**Instructions to follow:** Write out all records as given; omit images.
++++
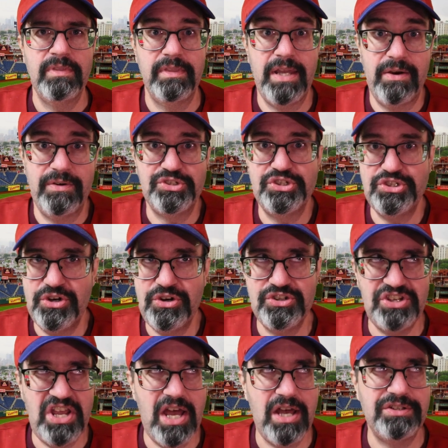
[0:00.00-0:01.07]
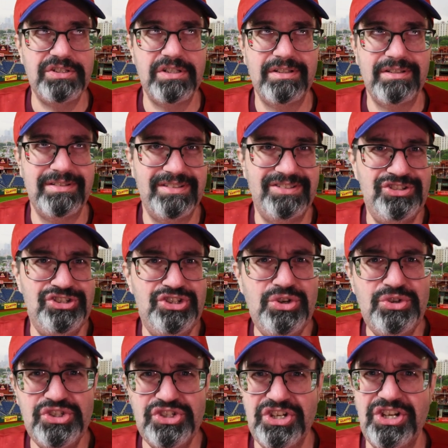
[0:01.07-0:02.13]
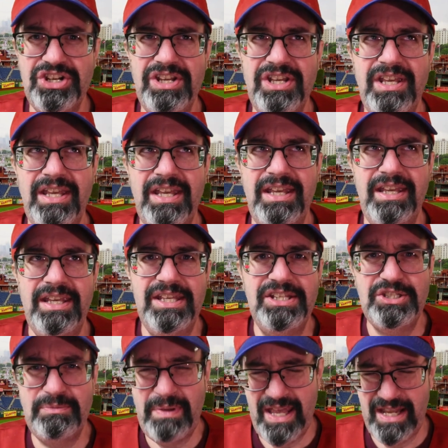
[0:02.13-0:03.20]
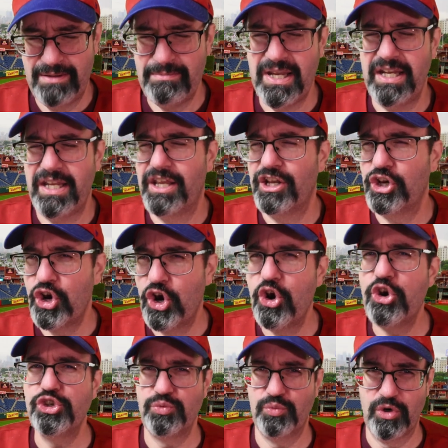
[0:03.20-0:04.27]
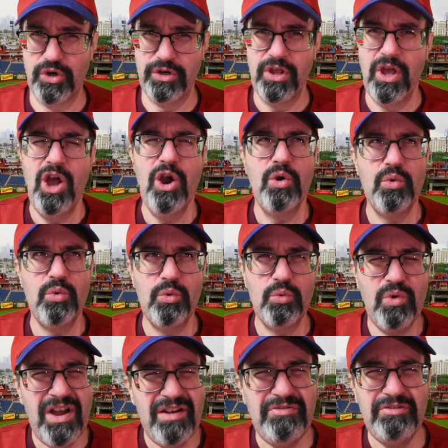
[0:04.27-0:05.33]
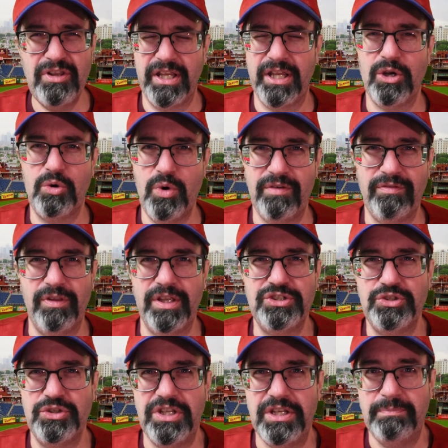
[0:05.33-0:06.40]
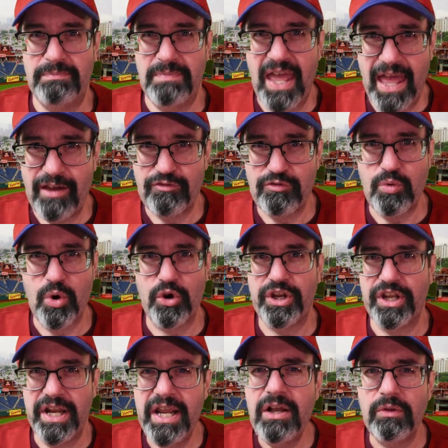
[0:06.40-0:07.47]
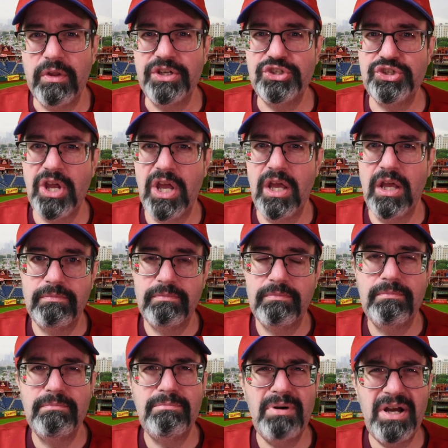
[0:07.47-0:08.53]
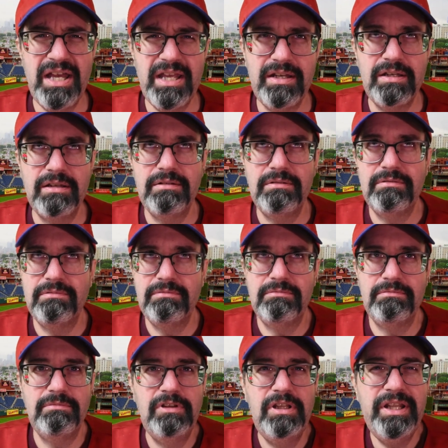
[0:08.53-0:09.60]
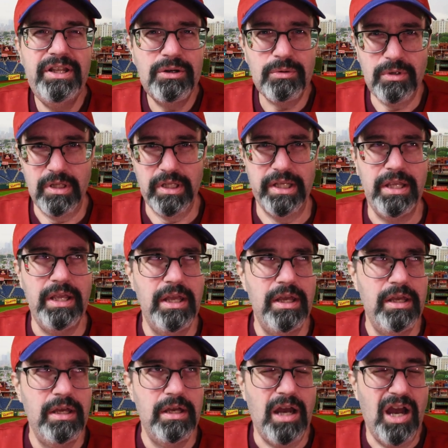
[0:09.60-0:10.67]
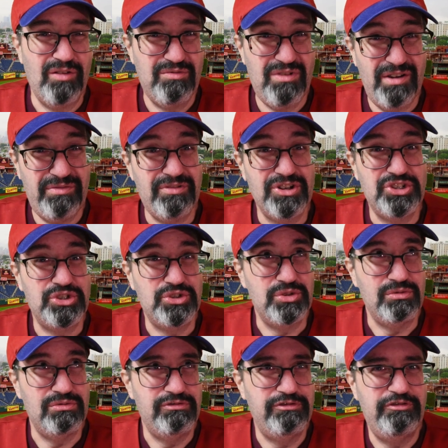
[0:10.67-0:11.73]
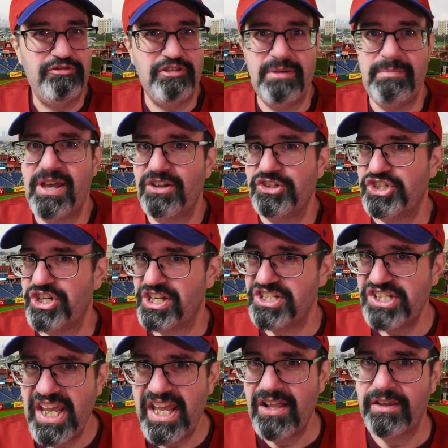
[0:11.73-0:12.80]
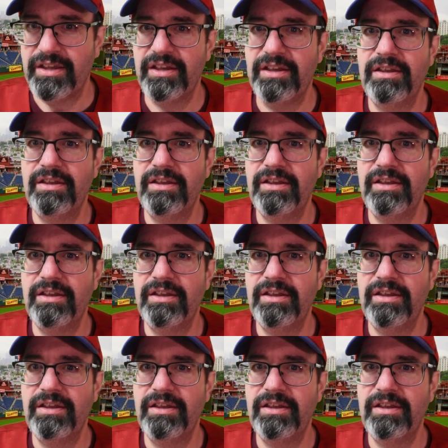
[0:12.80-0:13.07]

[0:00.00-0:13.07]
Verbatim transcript: Now, as it turns out, Chucha is a Panamanian curse word, roughly equivalent to the F word in English, but literally a reference to female genitalia.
++++
**Response:**
[0:00.00-0:01.07]
[0:01.07-0:02.13]
[0:02.13-0:03.20]
[0:03.20-0:04.27]
[0:04.27-0:05.33]
[0:05.33-0:06.40]
[0:06.40-0:07.47]
[0:07.47-0:08.53]
[0:08.53-0:09.60]
[0:09.60-0:10.67]
[0:10.67-0:11.73]
[0:11.73-0:12.80]
[0:12.80-0:13.07]

[0:00.00-0:13.07]
Verbatim transcript: Now, as it turns out, Chucha is a Panamanian curse word, roughly equivalent to the F word in English, but literally a reference to female genitalia.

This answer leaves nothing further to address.